Reid and Neilson own highjinx, a vintage and oddity shop that doubles as a social service in Centretown. On Kent Street, steps from Somerset, it’s an ideal location from which to serve many Ottawans who need a helping hand.

As former social workers, Reid and Nielson recognize the barriers that come with traditional social services. “Before, I had to do an intake with a client [and ask] ‘what do you need?’ Then maybe in a week or two I could get you a sleeping bag and a pot,” Reid says. “That’s ridiculous.”

Highjinx is much different than traditional social services. Its model is “neighbours helping neighbours.” Reid estimates that highjinx helps thousands each year.

“I think it’s just nice to be able to literally give people stuff or give them what they need when they ask.” Reid says, “If someone comes in like, ‘I need a sleeping bag and a pot,’ I can just go get that and give it to them right on the spot and hopefully make their day a little easier.”

All of highjinx’s antiques are either generously donated or sourced by a volunteer. Selling vintage and oddity items allows highjinx to pay the rent and utilities while purchasing items for its neighbours. Highjinx also accepts monetary donations from businesses and individuals.

The Social Housing Registry of Ottawa estimates there are 10,000 households on the waitlist to receive housing and furniture assistance in Ottawa. It can take a person without a home months to several years to get an apartment or furniture. With highjinx, they can often get basic essentials such as cookware immediately.

Eric Larock, a community support worker at the Centretown Community Health Centre, often refers people to highjinx. “I think it’s fantastic and essential,” Larock says. “Bureaucracy can be a real barrier for a lot of the clients that we see.”

Albert MacLeod has been visiting highjinx for four years. “They help me in many ways; they help me with food; they help with some clothes.” MacLeod says. “They’re very good-hearted people; they’ll try to help you in the best way they can.”

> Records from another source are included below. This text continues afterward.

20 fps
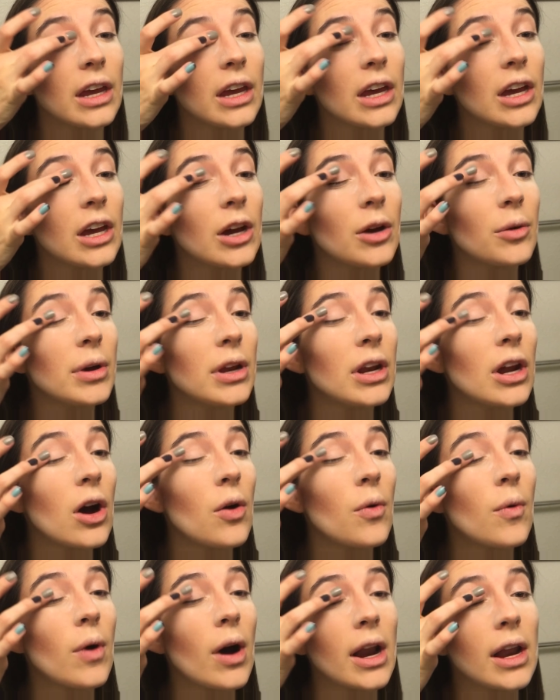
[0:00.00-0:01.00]
and we
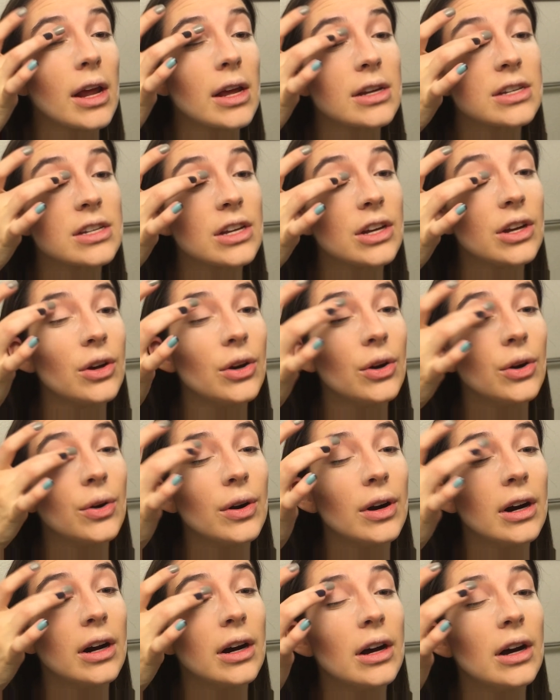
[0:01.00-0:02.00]
don't want it
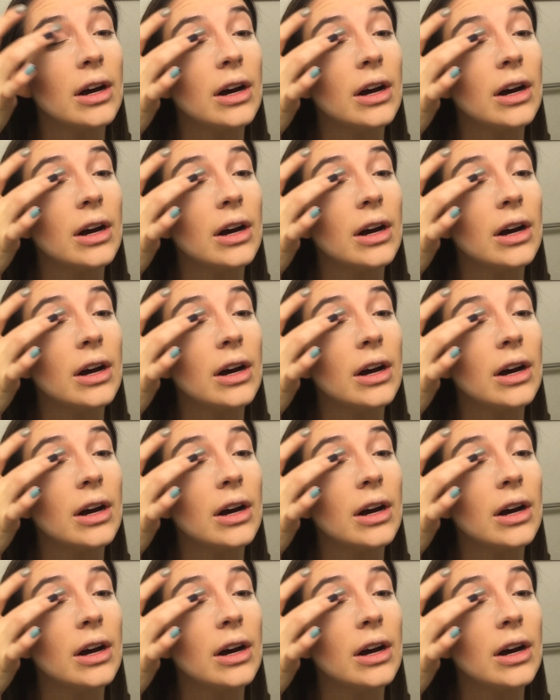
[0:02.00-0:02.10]
to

Donated winter jackets on a coatrack in highjinx.
Donated winter gear sits ready in highjinx for any neighbour that may need it. [Photo © Maryann Enns]

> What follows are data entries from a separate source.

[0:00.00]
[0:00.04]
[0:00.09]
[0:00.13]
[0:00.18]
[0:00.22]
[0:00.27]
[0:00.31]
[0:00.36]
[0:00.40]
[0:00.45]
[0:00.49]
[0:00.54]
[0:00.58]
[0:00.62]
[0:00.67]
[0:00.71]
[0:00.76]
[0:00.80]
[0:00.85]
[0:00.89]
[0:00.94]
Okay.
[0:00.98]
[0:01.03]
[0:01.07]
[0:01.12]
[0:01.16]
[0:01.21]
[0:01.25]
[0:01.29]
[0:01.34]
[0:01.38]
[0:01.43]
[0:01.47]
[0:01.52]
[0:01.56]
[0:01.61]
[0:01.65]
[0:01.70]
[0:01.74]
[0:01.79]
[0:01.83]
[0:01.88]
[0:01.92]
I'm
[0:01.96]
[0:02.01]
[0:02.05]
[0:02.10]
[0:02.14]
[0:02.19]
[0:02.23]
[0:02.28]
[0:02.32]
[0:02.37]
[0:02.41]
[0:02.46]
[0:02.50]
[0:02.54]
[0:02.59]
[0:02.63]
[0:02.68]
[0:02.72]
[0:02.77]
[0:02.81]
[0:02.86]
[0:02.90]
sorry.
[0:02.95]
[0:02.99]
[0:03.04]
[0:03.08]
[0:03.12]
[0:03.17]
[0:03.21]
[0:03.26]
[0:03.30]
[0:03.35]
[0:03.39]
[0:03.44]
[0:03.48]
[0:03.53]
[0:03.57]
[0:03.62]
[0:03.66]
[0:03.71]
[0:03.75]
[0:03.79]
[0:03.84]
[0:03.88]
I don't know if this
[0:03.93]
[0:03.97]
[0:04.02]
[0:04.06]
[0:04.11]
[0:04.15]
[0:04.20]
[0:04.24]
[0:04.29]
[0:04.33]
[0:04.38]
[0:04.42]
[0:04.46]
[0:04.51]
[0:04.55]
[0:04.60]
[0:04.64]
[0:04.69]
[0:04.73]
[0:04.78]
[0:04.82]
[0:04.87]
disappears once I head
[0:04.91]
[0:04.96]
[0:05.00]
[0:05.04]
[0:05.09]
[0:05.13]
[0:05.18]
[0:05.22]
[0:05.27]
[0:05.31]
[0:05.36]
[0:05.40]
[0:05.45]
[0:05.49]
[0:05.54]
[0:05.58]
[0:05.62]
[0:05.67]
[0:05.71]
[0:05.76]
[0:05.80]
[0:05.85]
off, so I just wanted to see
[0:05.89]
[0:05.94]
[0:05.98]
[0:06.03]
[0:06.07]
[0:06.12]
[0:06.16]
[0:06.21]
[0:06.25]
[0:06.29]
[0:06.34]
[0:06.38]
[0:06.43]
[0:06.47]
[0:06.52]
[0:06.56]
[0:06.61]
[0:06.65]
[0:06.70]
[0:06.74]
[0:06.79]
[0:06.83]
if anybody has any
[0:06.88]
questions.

Every Friday is “Feeding Friday” at highjinx. Meals are prepared in highjinx’s kitchen for neighbours and served through a back takeout window. On an average Friday, Reid says 30-to-40 people are served. “The community has been great with supporting us in food,” Reid says.

With the increase in demand at food banks during the COVID-19 era, there is often less food to go around. At highjinx, Reid and Nielson often put together food bags for their neighbours.

“We just ask that they come back to get more,” Reid says. “We don’t give them a month’s worth of groceries. We give them enough for a few days and then they’ll come back and then we refill.”

Reid and Nielson have been running highjinx for nearly a decade. When they opened in March 2011, they thought highjinx would last a couple of months. Reid and Nielson run the shop primarily, but when possible they have volunteers help.

One volunteer, Jen Ford, says that while she was there primarily to volunteer, “the ladies” helped her more than she helped them. “They know how much better a life can be with just a little gold dust thrown on it.”

For Reid, highjinx isn’t a job. “Our neighbours can all get in contact with us 24 hours a day, seven days a week,” she says. “We live in this community as well, so even when I walk my dog, I bump into neighbours that need this or that.”

While the pandemic has changed the way highjinx operates in some ways, Reid says that has been a good change in certain aspects. With highjinx only open three days a week to decrease in-store exposure. Reid and Nielson find they have more time to dedicate to their neighbours.

“We knew it’d be a challenge when we left the traditional system to do this,” Reid says. “But we’re so much happier, and I feel we’re a lot more able to help people because we’re not confined to the bureaucratic lines and all the restrictions they have in traditional services.”